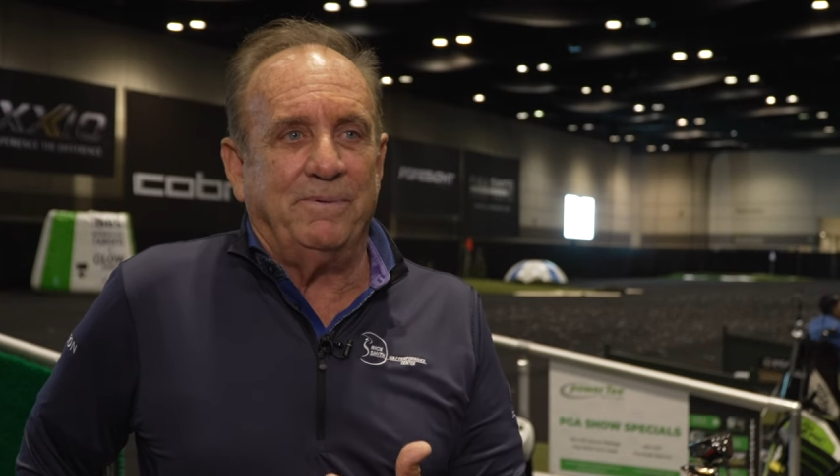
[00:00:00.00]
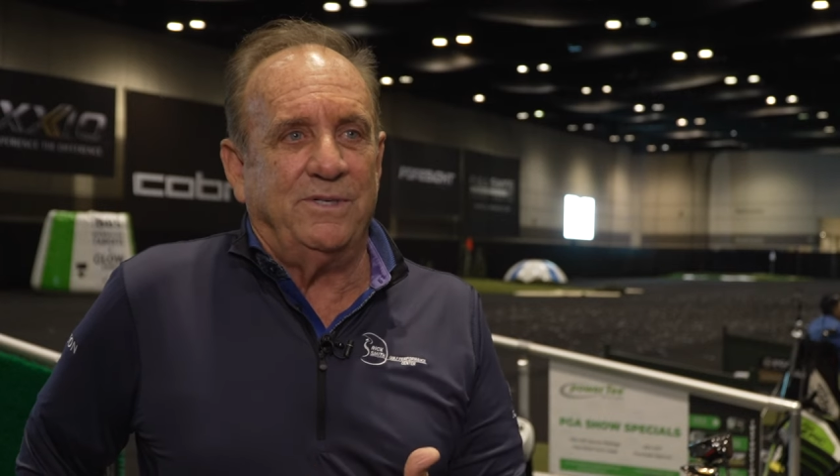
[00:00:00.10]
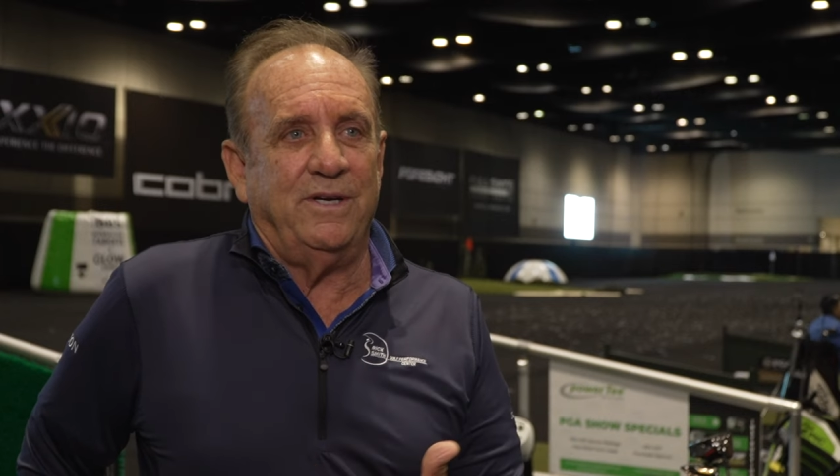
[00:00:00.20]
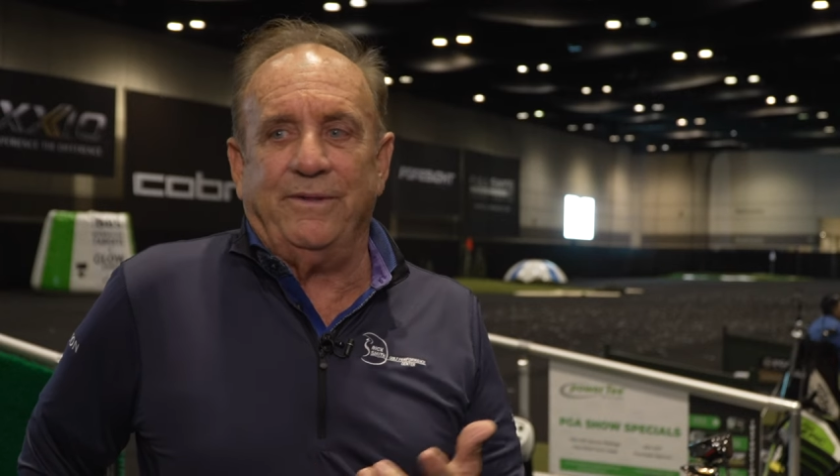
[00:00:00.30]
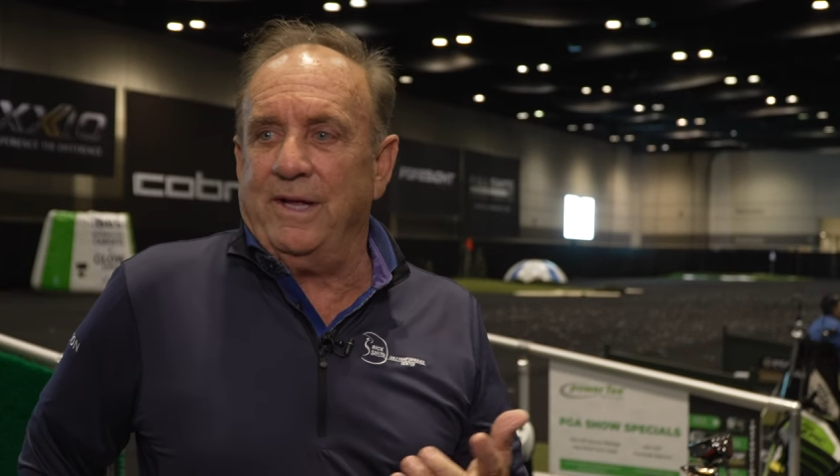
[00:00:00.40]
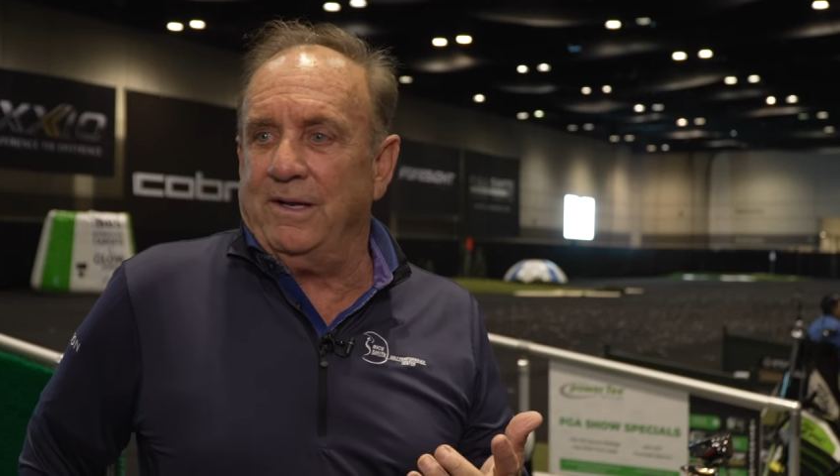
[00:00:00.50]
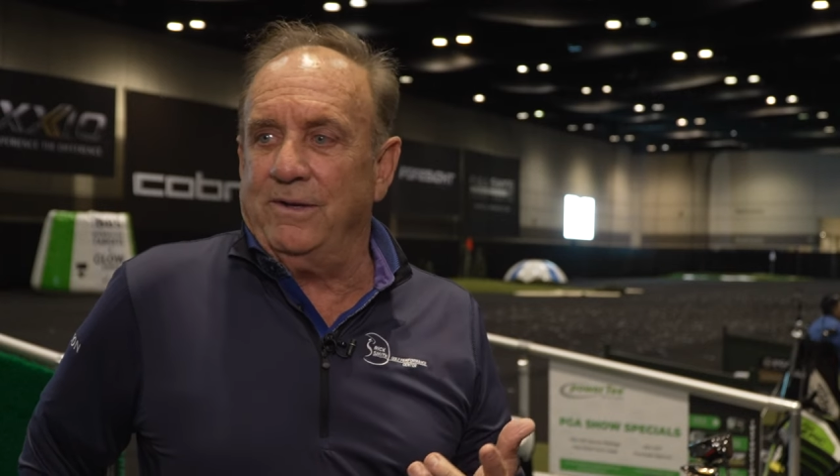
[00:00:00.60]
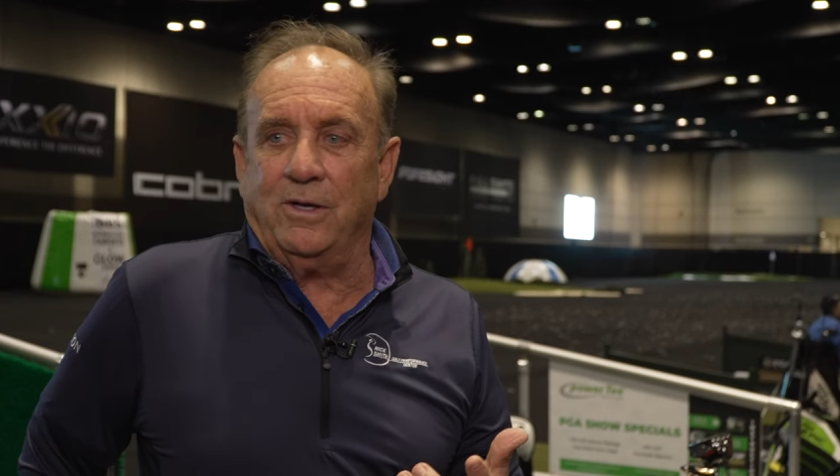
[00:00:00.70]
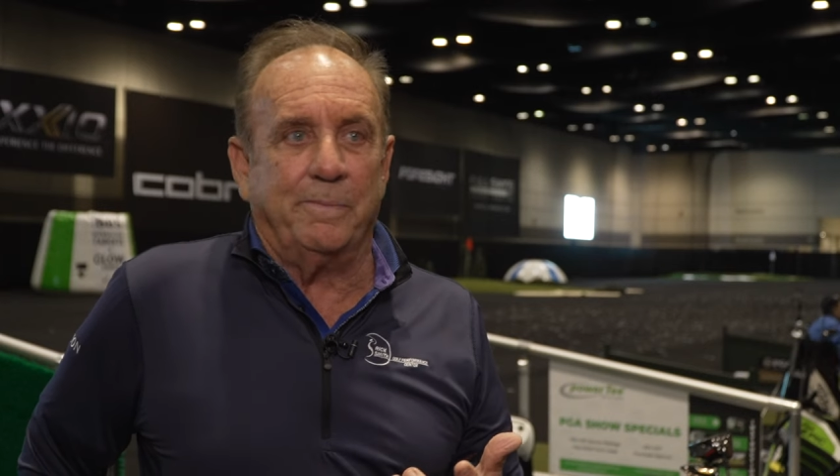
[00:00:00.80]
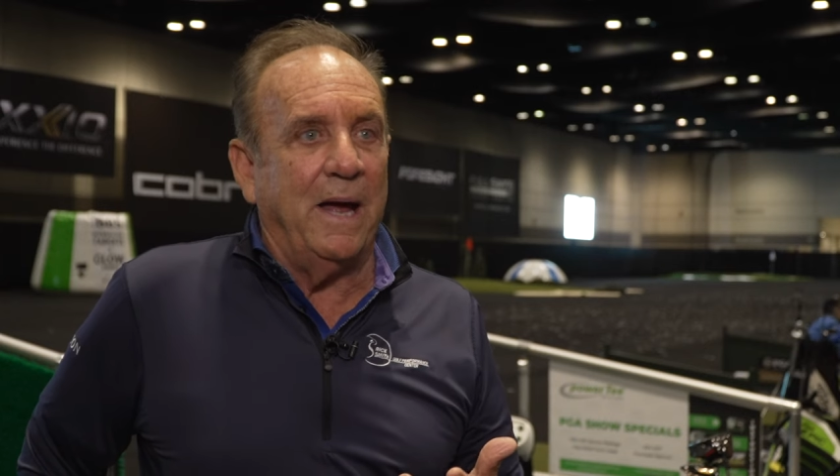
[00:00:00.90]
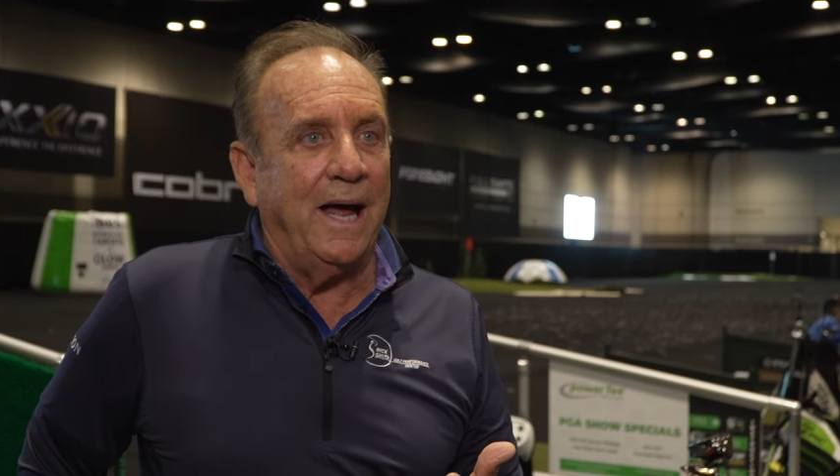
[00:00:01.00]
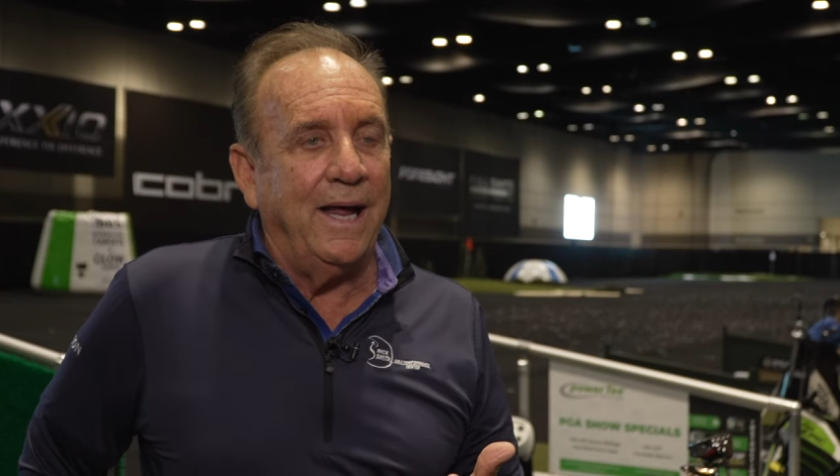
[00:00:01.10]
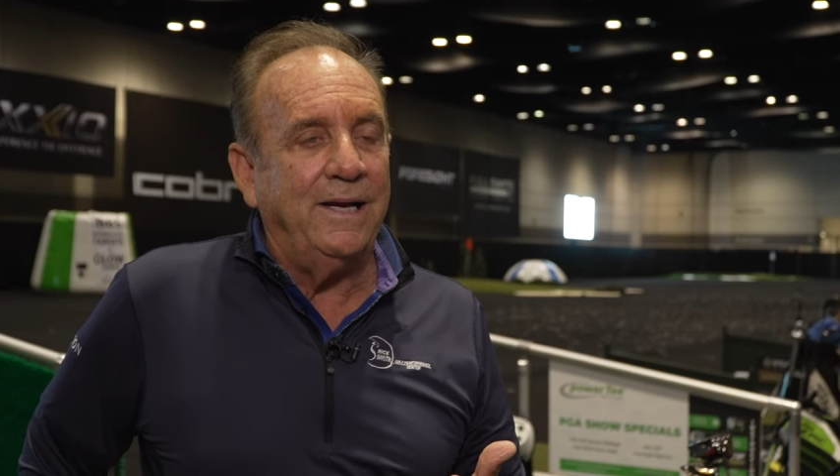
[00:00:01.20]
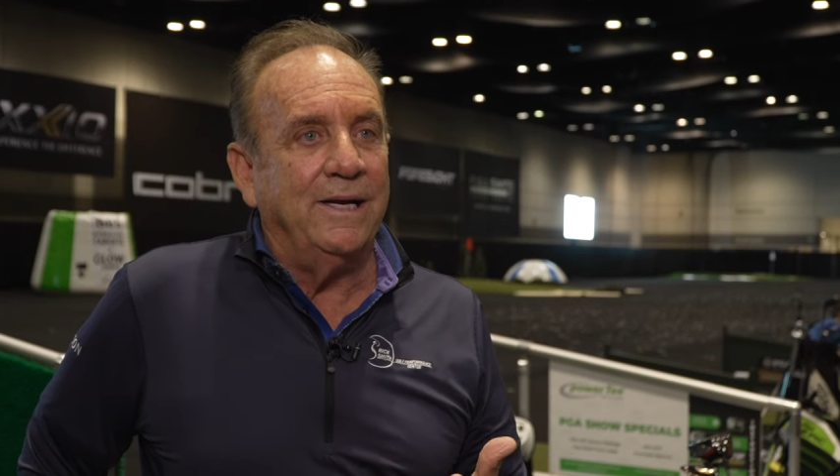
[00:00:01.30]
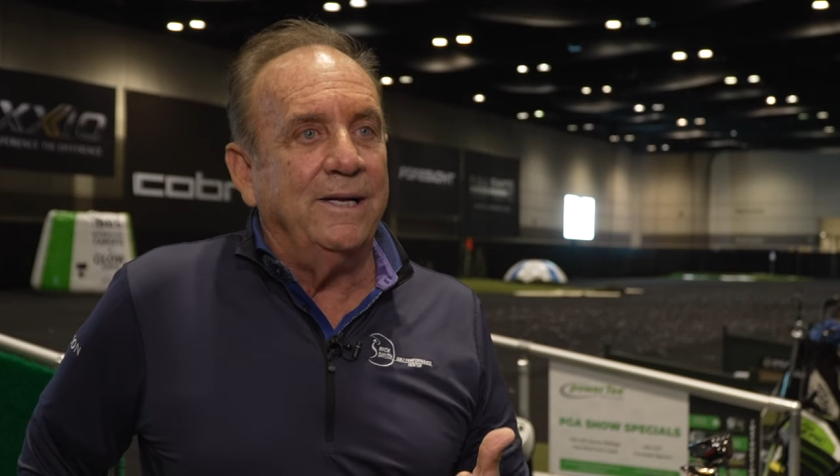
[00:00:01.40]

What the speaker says: position that look bad.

**EXERCISE REQUIREMENTS:** Will you repeat the material above, but only from the line containing "[00:00:00.40]" through its last line, exactly and without the pictures?

**RESPONSE AREA:**
[00:00:00.40]
[00:00:00.50]
[00:00:00.60]
[00:00:00.70]
[00:00:00.80]
[00:00:00.90]
[00:00:01.00]
[00:00:01.10]
[00:00:01.20]
[00:00:01.30]
[00:00:01.40]

What the speaker says: position that look bad.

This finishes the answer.